(Collected data)
____________
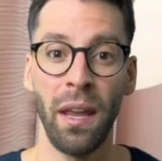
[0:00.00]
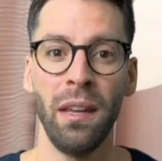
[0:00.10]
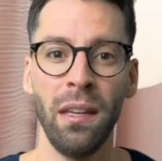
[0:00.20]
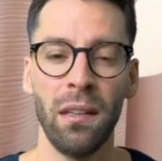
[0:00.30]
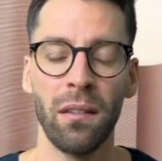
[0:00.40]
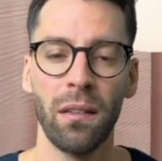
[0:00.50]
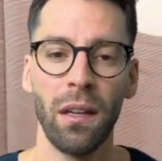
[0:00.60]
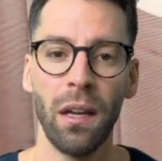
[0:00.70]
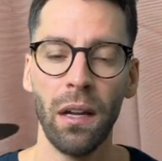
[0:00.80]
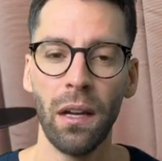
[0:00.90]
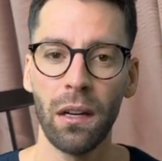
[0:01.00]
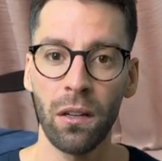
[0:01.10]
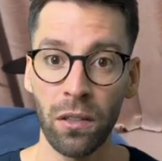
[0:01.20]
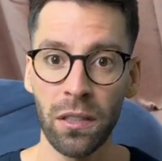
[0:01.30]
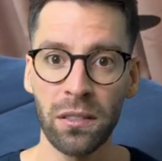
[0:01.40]
they need.
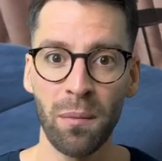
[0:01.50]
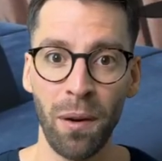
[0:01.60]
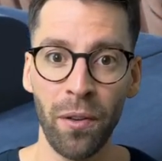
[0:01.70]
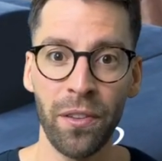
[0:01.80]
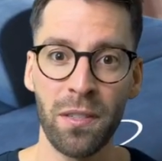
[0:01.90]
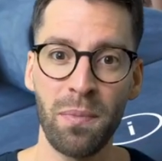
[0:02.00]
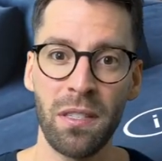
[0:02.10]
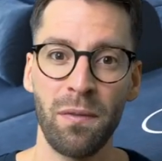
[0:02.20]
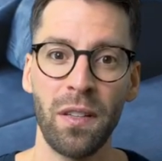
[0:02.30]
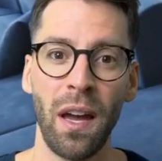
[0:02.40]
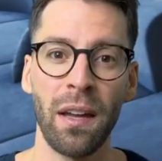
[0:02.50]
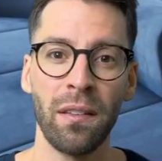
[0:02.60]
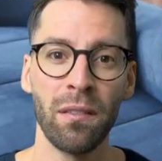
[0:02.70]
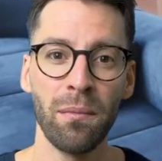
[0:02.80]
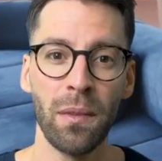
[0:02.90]
Curious about a specific
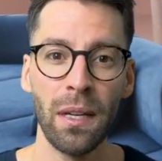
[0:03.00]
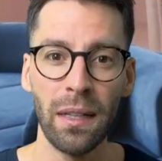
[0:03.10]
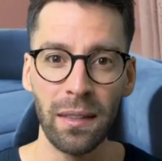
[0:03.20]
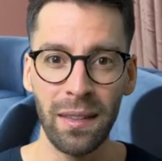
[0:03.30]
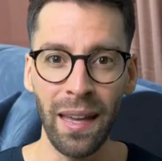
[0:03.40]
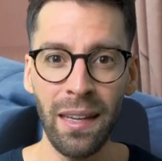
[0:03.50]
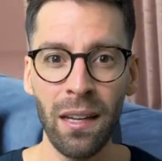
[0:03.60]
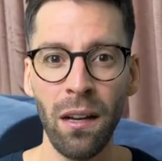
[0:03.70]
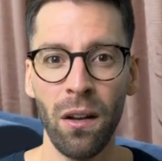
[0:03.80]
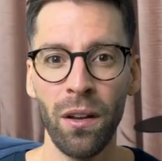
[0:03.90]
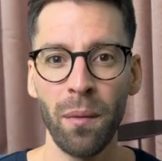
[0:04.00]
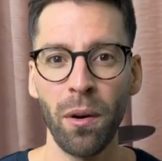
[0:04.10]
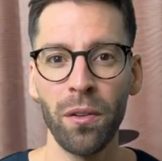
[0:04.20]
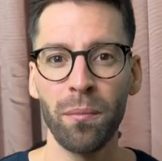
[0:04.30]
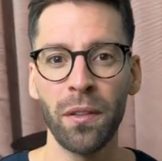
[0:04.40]
item, they can learn
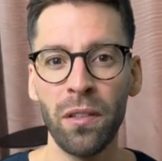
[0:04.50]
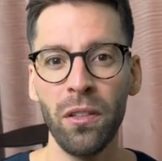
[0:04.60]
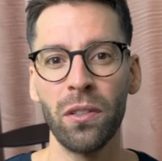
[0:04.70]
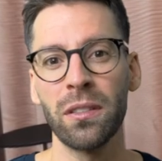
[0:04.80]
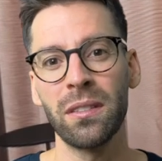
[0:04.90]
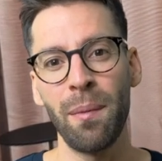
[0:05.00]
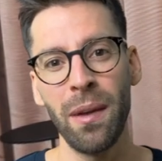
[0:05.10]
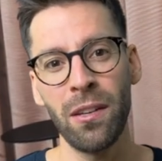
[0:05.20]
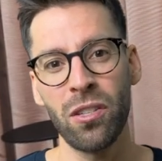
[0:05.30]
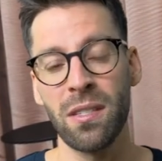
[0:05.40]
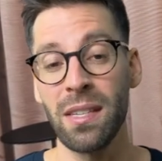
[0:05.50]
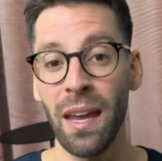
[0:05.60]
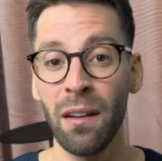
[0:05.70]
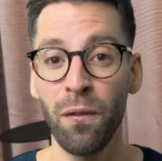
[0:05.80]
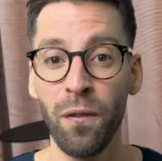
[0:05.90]
about materials, dimensions and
____________
* TASK DETAILS *
Leave out the pictures, and write out all the remaining data above exactly.

* RESULT OF THE TASK *
[0:00.00]
[0:00.10]
[0:00.20]
[0:00.30]
[0:00.40]
[0:00.50]
[0:00.60]
[0:00.70]
[0:00.80]
[0:00.90]
[0:01.00]
[0:01.10]
[0:01.20]
[0:01.30]
[0:01.40]
they need.
[0:01.50]
[0:01.60]
[0:01.70]
[0:01.80]
[0:01.90]
[0:02.00]
[0:02.10]
[0:02.20]
[0:02.30]
[0:02.40]
[0:02.50]
[0:02.60]
[0:02.70]
[0:02.80]
[0:02.90]
Curious about a specific
[0:03.00]
[0:03.10]
[0:03.20]
[0:03.30]
[0:03.40]
[0:03.50]
[0:03.60]
[0:03.70]
[0:03.80]
[0:03.90]
[0:04.00]
[0:04.10]
[0:04.20]
[0:04.30]
[0:04.40]
item, they can learn
[0:04.50]
[0:04.60]
[0:04.70]
[0:04.80]
[0:04.90]
[0:05.00]
[0:05.10]
[0:05.20]
[0:05.30]
[0:05.40]
[0:05.50]
[0:05.60]
[0:05.70]
[0:05.80]
[0:05.90]
about materials, dimensions and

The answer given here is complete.